The Bloodless Princes
by Charlotte Bond
Genres: FantasyPages: 151
Series: The Fireborne Blade #2
Rating:

Synopsis:A tale of death, honor and true love's embrace. Come for the journey through the underworld. Stay for the minacious dragon-cat.
It seemed the afterlife was bustling.
Cursed by the previous High Mage, and following an...incident...with a supremely powerful dragon, newly-promoted High Mage Saralene visits the afterlife with a boon to beg of the Bloodless Princes who run the underworld.
But Saralene and her most trusted advisor/champion/companion, Sir Maddileh, will soon discover that there’s only so much research to be done by studying the old tales, though perhaps there’s enough truth in them to make a start.
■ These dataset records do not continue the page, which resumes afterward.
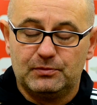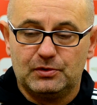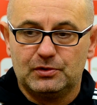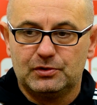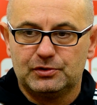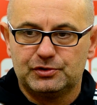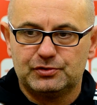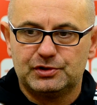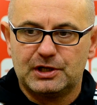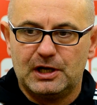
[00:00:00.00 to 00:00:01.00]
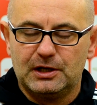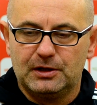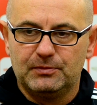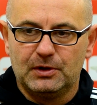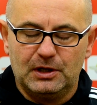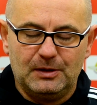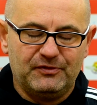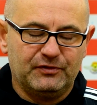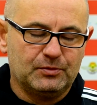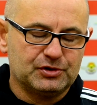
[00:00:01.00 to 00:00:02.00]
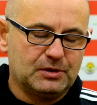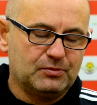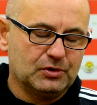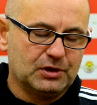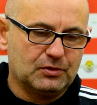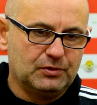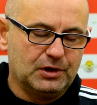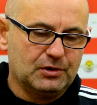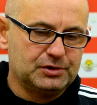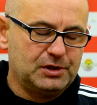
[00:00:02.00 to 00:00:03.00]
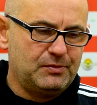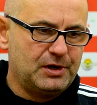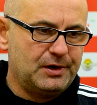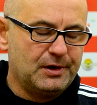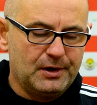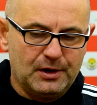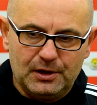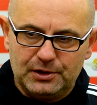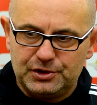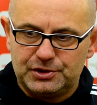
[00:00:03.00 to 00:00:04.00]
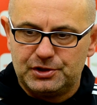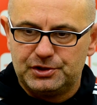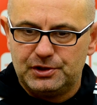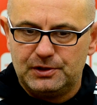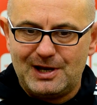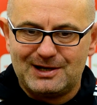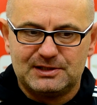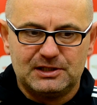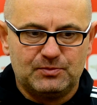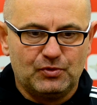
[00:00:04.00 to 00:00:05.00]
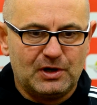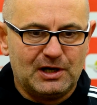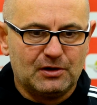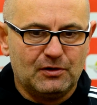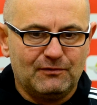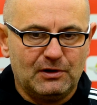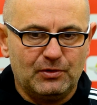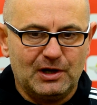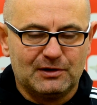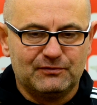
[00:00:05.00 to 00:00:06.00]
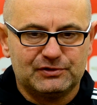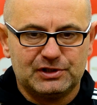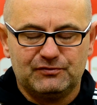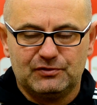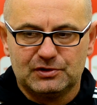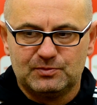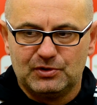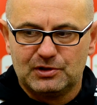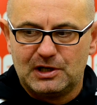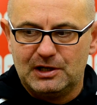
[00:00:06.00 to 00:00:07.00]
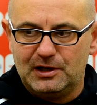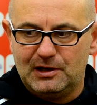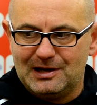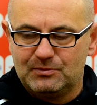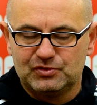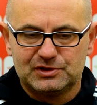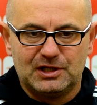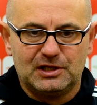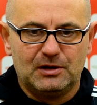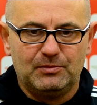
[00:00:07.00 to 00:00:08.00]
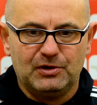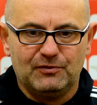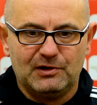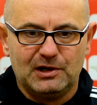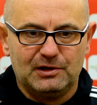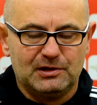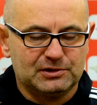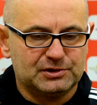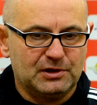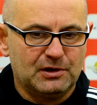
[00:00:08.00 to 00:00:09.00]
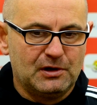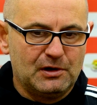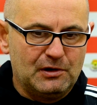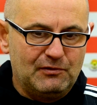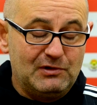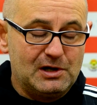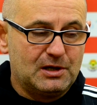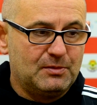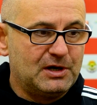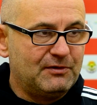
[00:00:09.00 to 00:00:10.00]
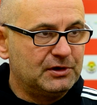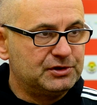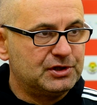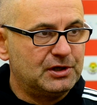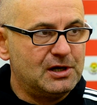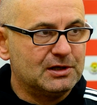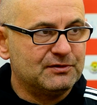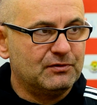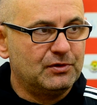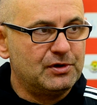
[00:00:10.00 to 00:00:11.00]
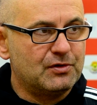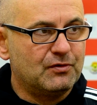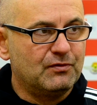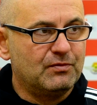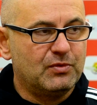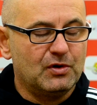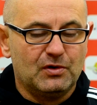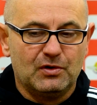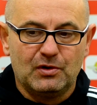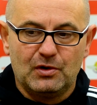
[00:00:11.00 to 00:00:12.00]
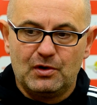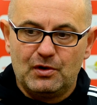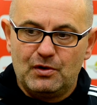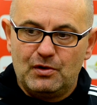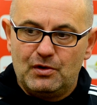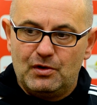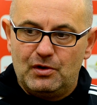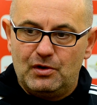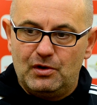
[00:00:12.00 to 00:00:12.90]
po rzucie karnym. Na pewno można było tego uniknąć. Niemniej cieszę się, jak zespół reagował, jak wszedł w to spotkanie, jak był zdeterminowany, także wielkie brawa dzisiaj dla zawodników, bo, y,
Saralene will need more than just her wits to leave the underworld, alive. And Maddileh will need more than just her Fireborne Blade.
A story of love and respect that endures beyond death. And of dragons, because we all love a dragon!
Charlotte Bond’s The Bloodless Princes is a pretty immediate follow-up to The Fireborne Blade, so definitely start by reading that. It took me a little bit to get myself back into the world and characters, especially as I experienced the end of the first book as being rather dark and ambiguous, and all signs point here to Bond not… having intended that, and thinking of Maddileh and Saralene as unambiguously “good guys”, totally justified in what they did, without any hint of darkness about it. But… sorry, no matter how awful someone has been, using weird dragon/blood magic to take over their body and thus kill them isn’t morally neutral.
Once I got past that dissonance, it was still a fun enough read, but I wasn’t expecting as much from it, since it kind of retroactively edited The Fireborne Blade to be more straightforwardly heroic than I’d originally thought it. Maddileh and Saralene become a romance plot with more than a hint of Orpheus and Eurydice, and it’s kind of predictable. There’s some fun lore, and it’s nice to understand more about the dragons and how they view their relationship with humans.
It ticks along at a good pace, and I enjoyed it for what it was, but depending on how you felt about The Fireborne Blade other than “ooh, female knight! girl power!”, it might be rather disappointing.